* [REQUIRED WORK]: Where an entry holds an image, leave the image out; otherwise reproduce the entry exactly.

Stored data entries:
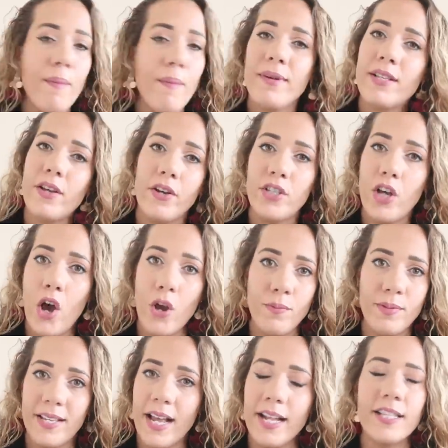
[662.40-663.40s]
I'd go to
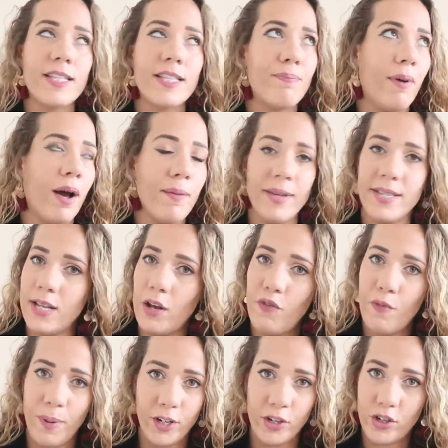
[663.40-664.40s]
HomeSense, buy
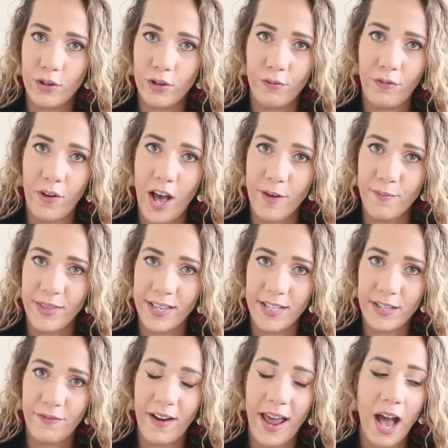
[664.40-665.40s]
myself a bunch of
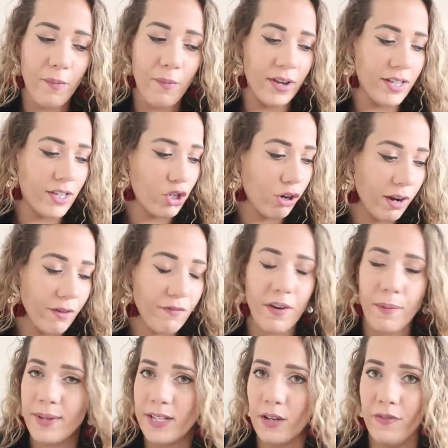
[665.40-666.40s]
these flowers, try and
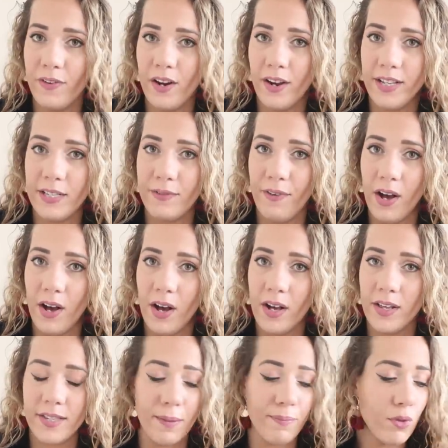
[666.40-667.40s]
find myself a nice
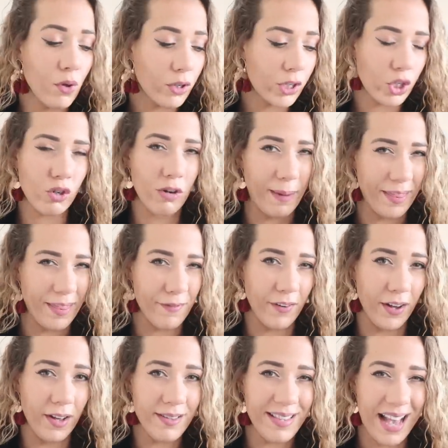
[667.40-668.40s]
vase. I'm not sure about the
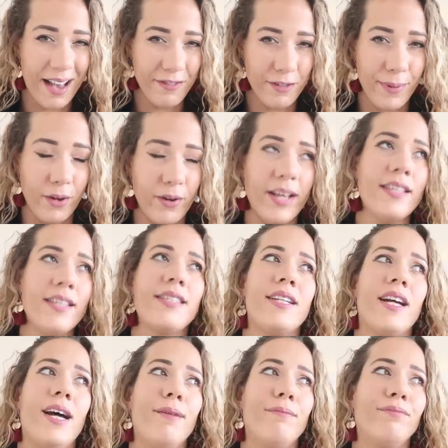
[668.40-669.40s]
vase, I have to be
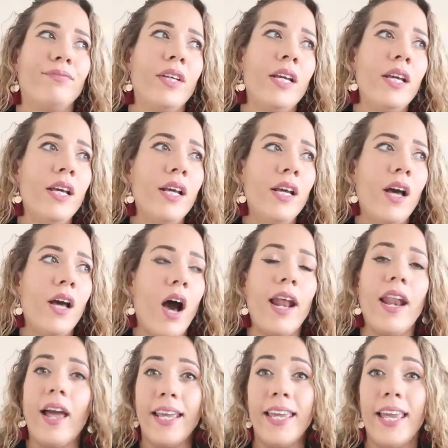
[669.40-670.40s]
honest.
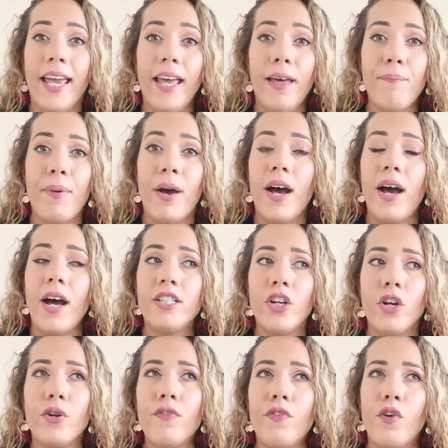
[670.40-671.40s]
I like it, but I
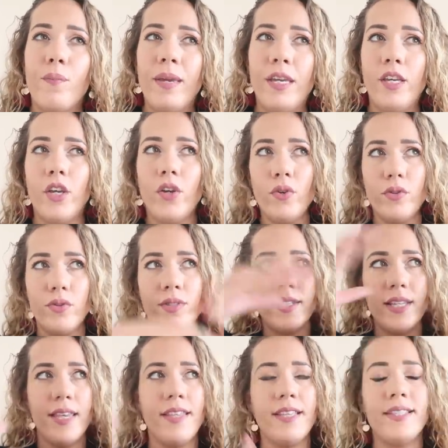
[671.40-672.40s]
don't know if it'll be
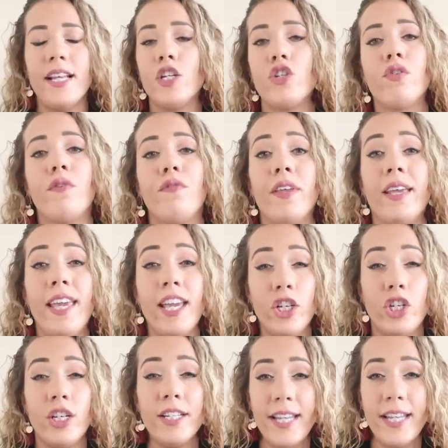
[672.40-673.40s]
used in the center of the
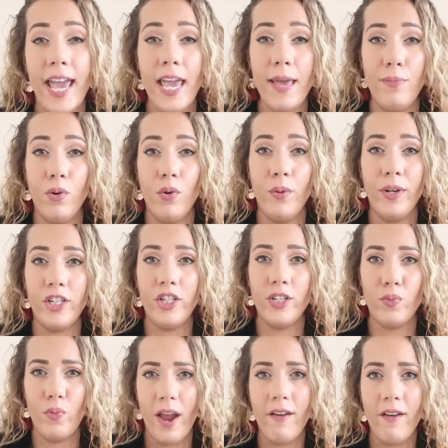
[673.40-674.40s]
kitchen table, which
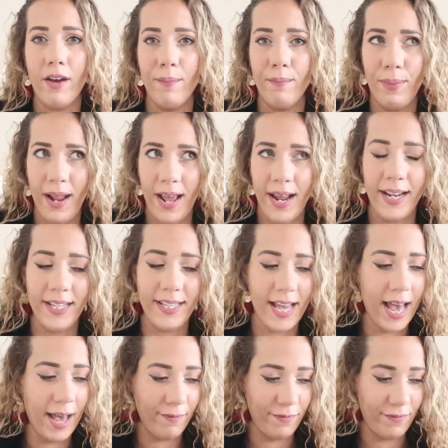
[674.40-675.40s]
is where I'm planning
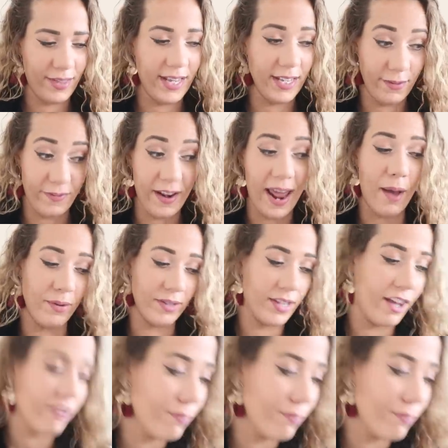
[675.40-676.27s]
to have these flowers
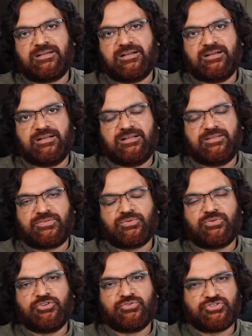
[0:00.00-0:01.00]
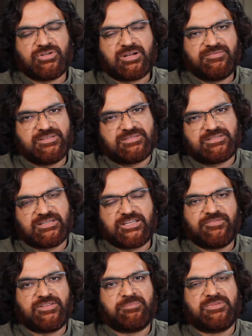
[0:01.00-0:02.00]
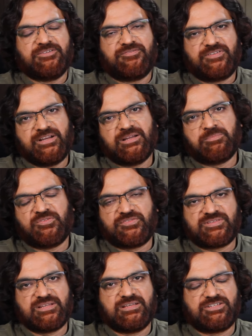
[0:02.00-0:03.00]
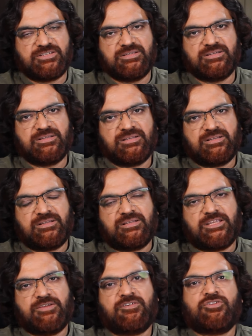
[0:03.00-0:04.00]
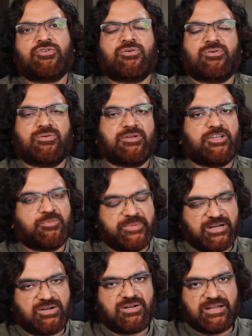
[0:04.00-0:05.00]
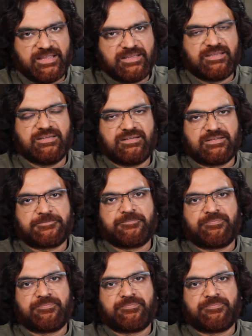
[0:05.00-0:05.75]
So you should always give them the freedom of selection, even though you may not like it.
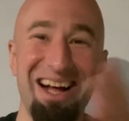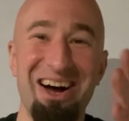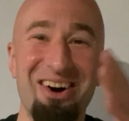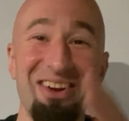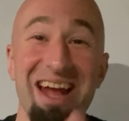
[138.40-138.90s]

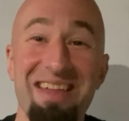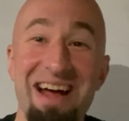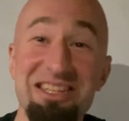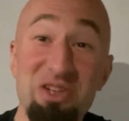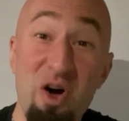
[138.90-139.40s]
Okay,
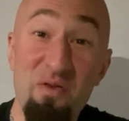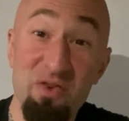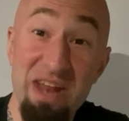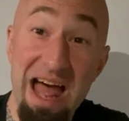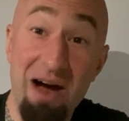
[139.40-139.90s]
that's all for
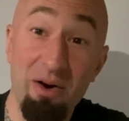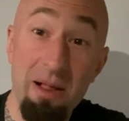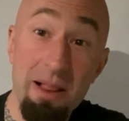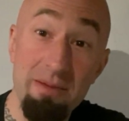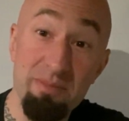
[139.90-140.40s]
now.
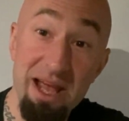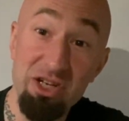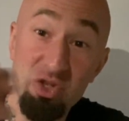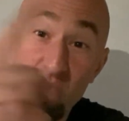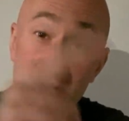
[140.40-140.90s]
Make
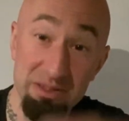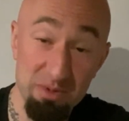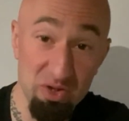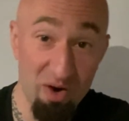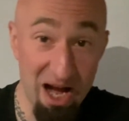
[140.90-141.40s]
sure to
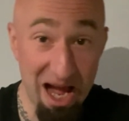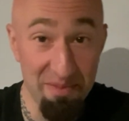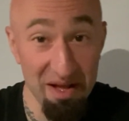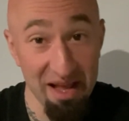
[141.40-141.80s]
subscribe.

* [OUTPUT]:
[662.40-663.40s]
I'd go to
[663.40-664.40s]
HomeSense, buy
[664.40-665.40s]
myself a bunch of
[665.40-666.40s]
these flowers, try and
[666.40-667.40s]
find myself a nice
[667.40-668.40s]
vase. I'm not sure about the
[668.40-669.40s]
vase, I have to be
[669.40-670.40s]
honest.
[670.40-671.40s]
I like it, but I
[671.40-672.40s]
don't know if it'll be
[672.40-673.40s]
used in the center of the
[673.40-674.40s]
kitchen table, which
[674.40-675.40s]
is where I'm planning
[675.40-676.27s]
to have these flowers
[0:00.00-0:01.00]
[0:01.00-0:02.00]
[0:02.00-0:03.00]
[0:03.00-0:04.00]
[0:04.00-0:05.00]
[0:05.00-0:05.75]
So you should always give them the freedom of selection, even though you may not like it.
[138.40-138.90s]

[138.90-139.40s]
Okay,
[139.40-139.90s]
that's all for
[139.90-140.40s]
now.
[140.40-140.90s]
Make
[140.90-141.40s]
sure to
[141.40-141.80s]
subscribe.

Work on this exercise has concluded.